#### INPUT
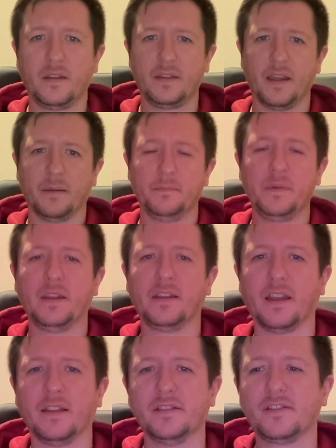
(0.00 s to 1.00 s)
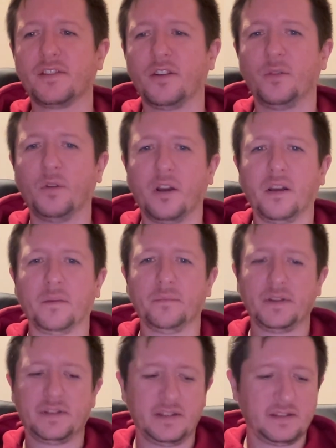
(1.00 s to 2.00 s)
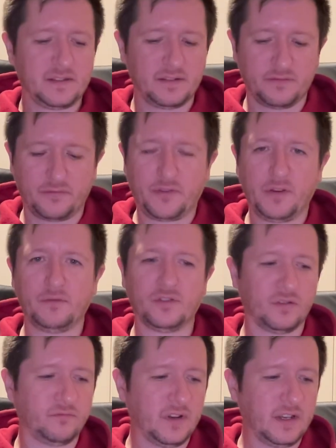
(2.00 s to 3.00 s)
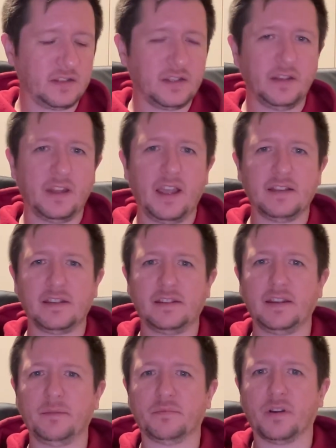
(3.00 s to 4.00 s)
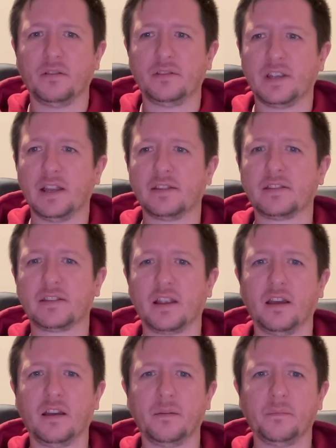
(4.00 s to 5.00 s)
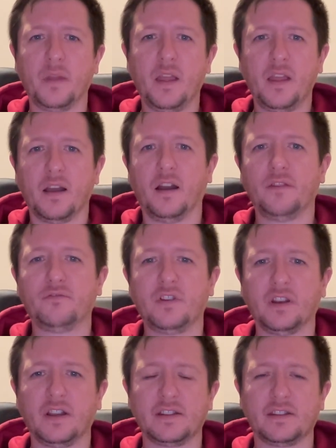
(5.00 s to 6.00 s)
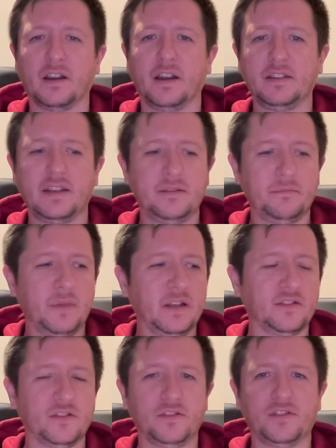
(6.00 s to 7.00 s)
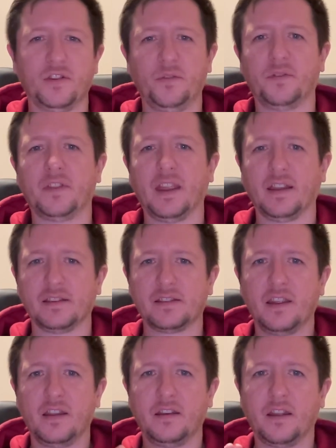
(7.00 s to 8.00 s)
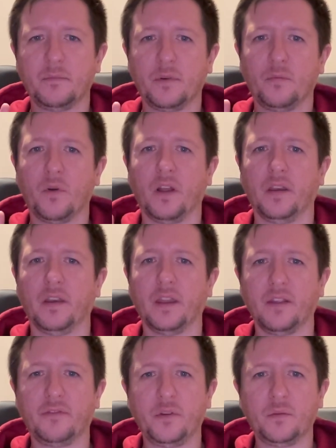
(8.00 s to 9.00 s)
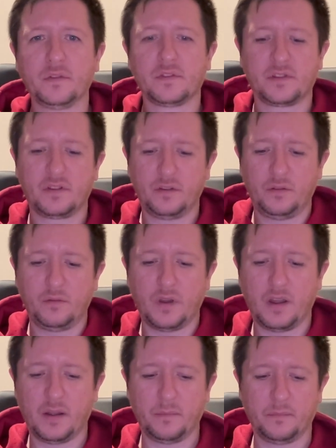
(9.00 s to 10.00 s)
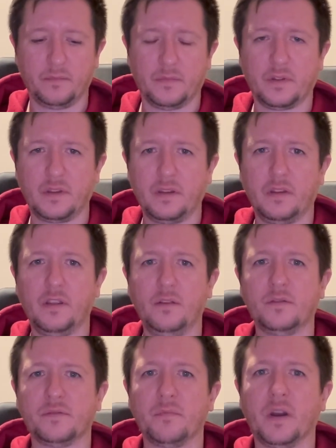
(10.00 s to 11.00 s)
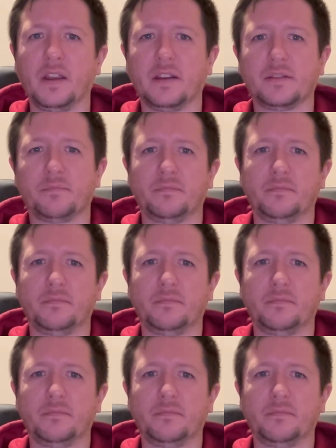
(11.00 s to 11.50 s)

Yeah, me again. So this is future rich in the editing process. I've realized that I didn't mention two things. Number one, if you want to use Mike's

#### YOUR TASK
Retype the data in full. Images do not go in the copy.

#### EXERCISE OUTPUT
(0.00 s to 1.00 s)
(1.00 s to 2.00 s)
(2.00 s to 3.00 s)
(3.00 s to 4.00 s)
(4.00 s to 5.00 s)
(5.00 s to 6.00 s)
(6.00 s to 7.00 s)
(7.00 s to 8.00 s)
(8.00 s to 9.00 s)
(9.00 s to 10.00 s)
(10.00 s to 11.00 s)
(11.00 s to 11.50 s)

Yeah, me again. So this is future rich in the editing process. I've realized that I didn't mention two things. Number one, if you want to use Mike's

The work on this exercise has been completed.